0

I am using GNU sed version 4.2.1 and I am trying to write a non-greedy SED regex to extract a string that delimited by two other strings. This is easy when the delimiting strings are single-character:

s:{\([^}]*\)}:\1:g

In that example the string is delimited by '{' on the left and '}' on the right.

If the delimiting strings are multiple characters, say '{{{' and '}}}' I can adjust the above expression like this:

s:{{{\([^}}}]*\)}}}:\1:g

so the centre expression matches anything not containing the '}}}' closing string. But this only works if the match string does not contain '}' at all. Something like:

{{{cannot match {this broken} example}}}

will not work but

{{{can match this example}}}

does work. Of course

s:{{{\(.*\)}}}:\1:g

always works but is greedy so isn't suitable where multiple patterns occur on the same line.

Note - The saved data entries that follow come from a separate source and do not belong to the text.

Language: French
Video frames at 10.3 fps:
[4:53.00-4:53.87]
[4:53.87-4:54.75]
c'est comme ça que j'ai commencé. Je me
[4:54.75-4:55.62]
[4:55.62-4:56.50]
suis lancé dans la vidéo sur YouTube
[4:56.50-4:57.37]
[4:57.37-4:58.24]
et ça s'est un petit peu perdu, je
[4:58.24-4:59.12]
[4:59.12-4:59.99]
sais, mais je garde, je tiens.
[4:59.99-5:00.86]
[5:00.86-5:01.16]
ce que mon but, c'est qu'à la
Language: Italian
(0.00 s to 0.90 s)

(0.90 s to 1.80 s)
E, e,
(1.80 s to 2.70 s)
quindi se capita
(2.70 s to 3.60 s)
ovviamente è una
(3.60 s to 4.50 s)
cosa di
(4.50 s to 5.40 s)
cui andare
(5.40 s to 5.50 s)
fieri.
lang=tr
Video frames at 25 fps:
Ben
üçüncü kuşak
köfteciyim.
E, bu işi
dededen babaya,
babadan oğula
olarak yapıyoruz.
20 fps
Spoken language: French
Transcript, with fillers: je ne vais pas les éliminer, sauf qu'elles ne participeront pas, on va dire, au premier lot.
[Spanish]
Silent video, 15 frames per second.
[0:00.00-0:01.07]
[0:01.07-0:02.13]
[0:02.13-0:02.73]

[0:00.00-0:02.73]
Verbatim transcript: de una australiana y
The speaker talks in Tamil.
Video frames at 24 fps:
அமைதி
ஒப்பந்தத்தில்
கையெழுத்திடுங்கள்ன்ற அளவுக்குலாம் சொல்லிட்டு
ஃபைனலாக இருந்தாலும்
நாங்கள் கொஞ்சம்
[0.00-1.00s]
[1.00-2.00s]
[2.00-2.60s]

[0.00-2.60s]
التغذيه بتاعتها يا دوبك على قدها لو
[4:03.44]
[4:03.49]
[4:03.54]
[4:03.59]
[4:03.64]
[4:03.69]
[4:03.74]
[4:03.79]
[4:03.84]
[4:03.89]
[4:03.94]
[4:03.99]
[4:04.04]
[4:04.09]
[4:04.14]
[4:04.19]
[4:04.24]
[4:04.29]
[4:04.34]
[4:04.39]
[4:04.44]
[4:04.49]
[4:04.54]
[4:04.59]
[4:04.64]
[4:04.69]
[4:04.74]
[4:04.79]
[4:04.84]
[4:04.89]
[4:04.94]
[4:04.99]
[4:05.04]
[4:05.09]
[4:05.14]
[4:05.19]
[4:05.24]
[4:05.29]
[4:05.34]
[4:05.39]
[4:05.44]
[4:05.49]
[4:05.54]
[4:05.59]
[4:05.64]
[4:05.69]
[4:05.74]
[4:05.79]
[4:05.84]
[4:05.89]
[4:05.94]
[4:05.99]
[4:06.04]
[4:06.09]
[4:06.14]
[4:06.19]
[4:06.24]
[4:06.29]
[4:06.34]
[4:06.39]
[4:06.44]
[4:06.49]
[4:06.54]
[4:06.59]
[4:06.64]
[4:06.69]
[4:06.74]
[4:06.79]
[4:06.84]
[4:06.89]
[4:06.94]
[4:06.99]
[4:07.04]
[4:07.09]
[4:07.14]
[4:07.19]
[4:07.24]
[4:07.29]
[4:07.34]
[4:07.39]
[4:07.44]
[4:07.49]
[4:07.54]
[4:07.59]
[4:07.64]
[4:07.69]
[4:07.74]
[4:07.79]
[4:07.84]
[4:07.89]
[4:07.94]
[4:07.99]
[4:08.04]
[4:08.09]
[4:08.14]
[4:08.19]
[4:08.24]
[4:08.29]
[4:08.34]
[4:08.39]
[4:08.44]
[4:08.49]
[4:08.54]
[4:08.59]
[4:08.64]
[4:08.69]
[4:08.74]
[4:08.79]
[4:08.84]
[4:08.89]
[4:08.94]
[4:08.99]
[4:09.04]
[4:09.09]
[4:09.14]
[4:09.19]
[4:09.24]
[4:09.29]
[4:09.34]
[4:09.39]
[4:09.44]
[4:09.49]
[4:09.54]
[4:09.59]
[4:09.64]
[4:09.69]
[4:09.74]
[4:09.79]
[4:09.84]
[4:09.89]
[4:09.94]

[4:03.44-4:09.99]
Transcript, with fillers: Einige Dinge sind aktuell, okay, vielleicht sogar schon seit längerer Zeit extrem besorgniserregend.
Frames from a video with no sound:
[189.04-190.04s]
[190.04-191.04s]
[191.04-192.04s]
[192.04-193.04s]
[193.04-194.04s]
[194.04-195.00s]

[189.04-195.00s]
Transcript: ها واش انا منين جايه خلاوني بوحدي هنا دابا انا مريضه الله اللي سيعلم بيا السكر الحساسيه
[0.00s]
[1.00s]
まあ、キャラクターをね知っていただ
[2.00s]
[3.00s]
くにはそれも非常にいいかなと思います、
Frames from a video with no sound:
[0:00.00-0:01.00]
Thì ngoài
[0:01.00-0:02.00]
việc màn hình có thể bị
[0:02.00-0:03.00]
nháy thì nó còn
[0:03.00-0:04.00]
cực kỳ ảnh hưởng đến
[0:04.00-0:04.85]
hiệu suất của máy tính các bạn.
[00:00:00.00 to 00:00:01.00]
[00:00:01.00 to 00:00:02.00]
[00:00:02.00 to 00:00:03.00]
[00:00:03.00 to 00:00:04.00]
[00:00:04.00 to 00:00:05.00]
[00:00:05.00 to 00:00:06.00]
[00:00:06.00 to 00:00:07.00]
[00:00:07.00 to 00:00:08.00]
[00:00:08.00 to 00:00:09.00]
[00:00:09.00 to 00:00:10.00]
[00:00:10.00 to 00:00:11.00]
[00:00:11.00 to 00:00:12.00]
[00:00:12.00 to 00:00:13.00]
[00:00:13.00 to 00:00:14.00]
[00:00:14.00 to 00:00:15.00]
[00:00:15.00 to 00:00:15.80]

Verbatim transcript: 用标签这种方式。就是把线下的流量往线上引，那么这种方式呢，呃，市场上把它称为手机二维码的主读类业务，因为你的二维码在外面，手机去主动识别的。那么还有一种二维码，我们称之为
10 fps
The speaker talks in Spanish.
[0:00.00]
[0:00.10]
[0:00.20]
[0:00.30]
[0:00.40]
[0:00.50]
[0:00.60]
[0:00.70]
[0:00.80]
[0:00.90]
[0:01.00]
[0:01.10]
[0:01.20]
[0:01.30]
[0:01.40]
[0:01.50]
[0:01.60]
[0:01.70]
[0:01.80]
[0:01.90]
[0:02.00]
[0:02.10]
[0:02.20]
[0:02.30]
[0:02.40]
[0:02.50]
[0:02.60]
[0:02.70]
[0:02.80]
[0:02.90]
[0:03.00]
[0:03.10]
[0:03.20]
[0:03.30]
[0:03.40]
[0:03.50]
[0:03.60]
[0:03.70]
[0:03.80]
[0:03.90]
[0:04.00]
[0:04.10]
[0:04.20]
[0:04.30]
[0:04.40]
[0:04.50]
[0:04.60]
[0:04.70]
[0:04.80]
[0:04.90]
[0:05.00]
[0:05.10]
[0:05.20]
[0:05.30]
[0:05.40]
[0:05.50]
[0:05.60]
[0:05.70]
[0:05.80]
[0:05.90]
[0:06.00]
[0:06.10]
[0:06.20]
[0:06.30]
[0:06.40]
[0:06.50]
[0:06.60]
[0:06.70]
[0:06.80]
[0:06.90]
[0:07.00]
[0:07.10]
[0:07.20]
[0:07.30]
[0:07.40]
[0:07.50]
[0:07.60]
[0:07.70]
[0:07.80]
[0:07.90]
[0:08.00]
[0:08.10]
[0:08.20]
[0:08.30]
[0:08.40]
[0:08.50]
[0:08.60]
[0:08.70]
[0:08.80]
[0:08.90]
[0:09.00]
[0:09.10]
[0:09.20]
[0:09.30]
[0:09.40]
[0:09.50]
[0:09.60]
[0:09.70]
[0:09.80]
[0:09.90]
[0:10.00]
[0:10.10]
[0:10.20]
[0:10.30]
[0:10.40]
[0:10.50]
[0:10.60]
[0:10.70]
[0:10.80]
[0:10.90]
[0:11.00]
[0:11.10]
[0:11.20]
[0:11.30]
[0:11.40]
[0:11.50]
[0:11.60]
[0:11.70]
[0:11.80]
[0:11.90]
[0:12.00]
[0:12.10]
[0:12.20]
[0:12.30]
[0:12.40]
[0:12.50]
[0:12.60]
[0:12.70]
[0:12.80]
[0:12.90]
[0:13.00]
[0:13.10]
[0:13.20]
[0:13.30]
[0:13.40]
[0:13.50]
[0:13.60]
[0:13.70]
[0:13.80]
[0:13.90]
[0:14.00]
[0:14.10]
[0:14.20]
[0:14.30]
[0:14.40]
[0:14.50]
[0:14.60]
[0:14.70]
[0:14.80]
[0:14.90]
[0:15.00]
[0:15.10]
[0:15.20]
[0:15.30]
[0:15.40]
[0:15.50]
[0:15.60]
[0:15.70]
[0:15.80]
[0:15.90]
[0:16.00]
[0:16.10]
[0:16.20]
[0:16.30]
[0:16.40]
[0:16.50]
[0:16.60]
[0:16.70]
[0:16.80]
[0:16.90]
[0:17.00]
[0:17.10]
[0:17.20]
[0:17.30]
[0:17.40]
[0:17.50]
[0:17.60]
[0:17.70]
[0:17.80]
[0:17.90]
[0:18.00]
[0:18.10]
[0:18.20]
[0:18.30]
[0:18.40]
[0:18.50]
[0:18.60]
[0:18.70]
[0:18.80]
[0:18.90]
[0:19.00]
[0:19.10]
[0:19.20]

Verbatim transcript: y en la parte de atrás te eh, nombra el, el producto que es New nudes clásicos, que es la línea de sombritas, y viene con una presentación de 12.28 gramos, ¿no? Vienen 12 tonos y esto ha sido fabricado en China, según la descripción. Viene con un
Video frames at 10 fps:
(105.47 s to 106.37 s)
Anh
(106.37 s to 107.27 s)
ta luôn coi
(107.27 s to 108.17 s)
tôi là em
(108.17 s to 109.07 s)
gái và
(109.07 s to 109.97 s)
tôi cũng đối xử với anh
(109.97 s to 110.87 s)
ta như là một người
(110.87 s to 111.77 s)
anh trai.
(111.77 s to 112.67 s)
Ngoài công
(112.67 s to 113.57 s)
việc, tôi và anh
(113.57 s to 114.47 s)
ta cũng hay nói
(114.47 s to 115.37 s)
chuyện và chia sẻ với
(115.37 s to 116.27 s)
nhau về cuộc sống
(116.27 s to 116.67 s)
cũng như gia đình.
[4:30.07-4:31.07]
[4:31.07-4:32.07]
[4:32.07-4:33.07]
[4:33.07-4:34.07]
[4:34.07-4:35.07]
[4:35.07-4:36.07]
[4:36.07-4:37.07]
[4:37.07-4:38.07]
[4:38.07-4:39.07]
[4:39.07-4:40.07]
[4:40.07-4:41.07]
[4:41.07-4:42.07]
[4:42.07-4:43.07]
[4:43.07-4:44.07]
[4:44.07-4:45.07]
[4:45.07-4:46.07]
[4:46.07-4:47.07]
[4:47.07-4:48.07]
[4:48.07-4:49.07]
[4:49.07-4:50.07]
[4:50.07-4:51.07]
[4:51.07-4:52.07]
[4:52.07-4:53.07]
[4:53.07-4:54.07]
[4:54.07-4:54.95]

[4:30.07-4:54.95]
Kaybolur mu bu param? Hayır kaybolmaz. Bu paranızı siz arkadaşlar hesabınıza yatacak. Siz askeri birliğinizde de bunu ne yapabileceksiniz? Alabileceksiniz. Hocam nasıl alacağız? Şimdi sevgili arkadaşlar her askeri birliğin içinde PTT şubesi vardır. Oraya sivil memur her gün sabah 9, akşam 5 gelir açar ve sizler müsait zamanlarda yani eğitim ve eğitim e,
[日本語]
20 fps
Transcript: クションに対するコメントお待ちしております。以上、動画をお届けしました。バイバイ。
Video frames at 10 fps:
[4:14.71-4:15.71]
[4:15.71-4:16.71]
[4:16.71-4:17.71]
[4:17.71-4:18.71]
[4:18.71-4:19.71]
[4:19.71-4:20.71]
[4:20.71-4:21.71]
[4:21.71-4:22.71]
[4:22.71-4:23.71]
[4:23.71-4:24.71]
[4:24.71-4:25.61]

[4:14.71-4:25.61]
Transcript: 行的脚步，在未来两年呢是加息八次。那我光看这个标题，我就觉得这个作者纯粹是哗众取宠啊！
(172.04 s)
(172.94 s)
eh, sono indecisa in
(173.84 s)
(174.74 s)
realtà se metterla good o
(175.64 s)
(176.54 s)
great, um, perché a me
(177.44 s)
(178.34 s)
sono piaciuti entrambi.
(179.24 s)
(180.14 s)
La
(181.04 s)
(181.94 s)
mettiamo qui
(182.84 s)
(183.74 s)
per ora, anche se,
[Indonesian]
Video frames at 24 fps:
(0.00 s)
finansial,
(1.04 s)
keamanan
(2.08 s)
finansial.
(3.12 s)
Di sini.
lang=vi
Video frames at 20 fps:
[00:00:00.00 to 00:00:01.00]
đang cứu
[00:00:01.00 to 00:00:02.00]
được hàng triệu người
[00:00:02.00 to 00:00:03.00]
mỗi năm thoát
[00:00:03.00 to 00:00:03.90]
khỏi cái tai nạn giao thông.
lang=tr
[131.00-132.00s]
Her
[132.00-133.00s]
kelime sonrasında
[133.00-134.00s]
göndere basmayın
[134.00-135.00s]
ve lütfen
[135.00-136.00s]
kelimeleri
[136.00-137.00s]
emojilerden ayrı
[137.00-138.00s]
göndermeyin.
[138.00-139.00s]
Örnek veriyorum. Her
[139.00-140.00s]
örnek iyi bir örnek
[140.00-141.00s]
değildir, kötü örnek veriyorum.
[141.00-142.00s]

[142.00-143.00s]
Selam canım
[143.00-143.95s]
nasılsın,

I understand [^a] to mean anything except a and [^ab] to mean anything except a or b so, despite it appearing to work, I don't think [^}}}] is the correct way to exclude that sequence of 3 consecutive characters.

So how to I write a regex for SED that matches a string that is delimited bt two other strings ?

starfry
  • 9,273
  • 7
  • 66
  • 96

2 Answers2

1

You are correct that [^}}}] doesn't work. A negated character class matches anything that is not one of the characters inside it. Repeating characters doesn't change the logic. So what you wrote is the same as [^}]. (It is easy to see why this works when there are no braces inside the expression).

In Perl and compatible regular expressions, you can use ? to make a * or + non-greedy:

 s:{{{(.*?)}}}:$1:g

This will always match the first }}} after the opening {{{.

However, this is not possible in Sed. In fact, I don't think there is any way in Sed of doing this match. The only other way to do this is use advanced features like look-ahead, which Sed also does not have.

You can easily use Perl in a sed-like fashion with the -pe options, which cause it to take a single line of code from the command line (-e) and automatically loop over each line and print the result (-p).

perl -pe 's:{{{(.*?)}}}:$1:g'

The -i option for in-place editing of files is also useful, but make sure your regex is correct first!

For more information see perlrun.

Community
  • 1
  • 1
  • thank you for your answer - it's what I suspected as i knew about sed not being able to look ahead. I found that I didn't need to escape the capture group in your example: `'s:{{{(.*?)}}}:$1<:g'` (in fact, when I did, it didn't work). – starfry Mar 05 '13 at 13:00
  • @starfry, oops, you are right about the capture group. That was a typo. –  Mar 05 '13 at 13:27
0

With sed you could do something like:

sed -e :a -e 's/\(.*\){{{\(.*\)}}}/\1\2/ ; ta'

With:

{{{can match this example}}} {{{can match this 2nd example}}}

This gives:

can match this example can match this 2nd example

It is not lazy matching, but by replacing from right to left we can make use of sed's greediness.

Scrutinizer
  • 9,608
  • 1
  • 21
  • 22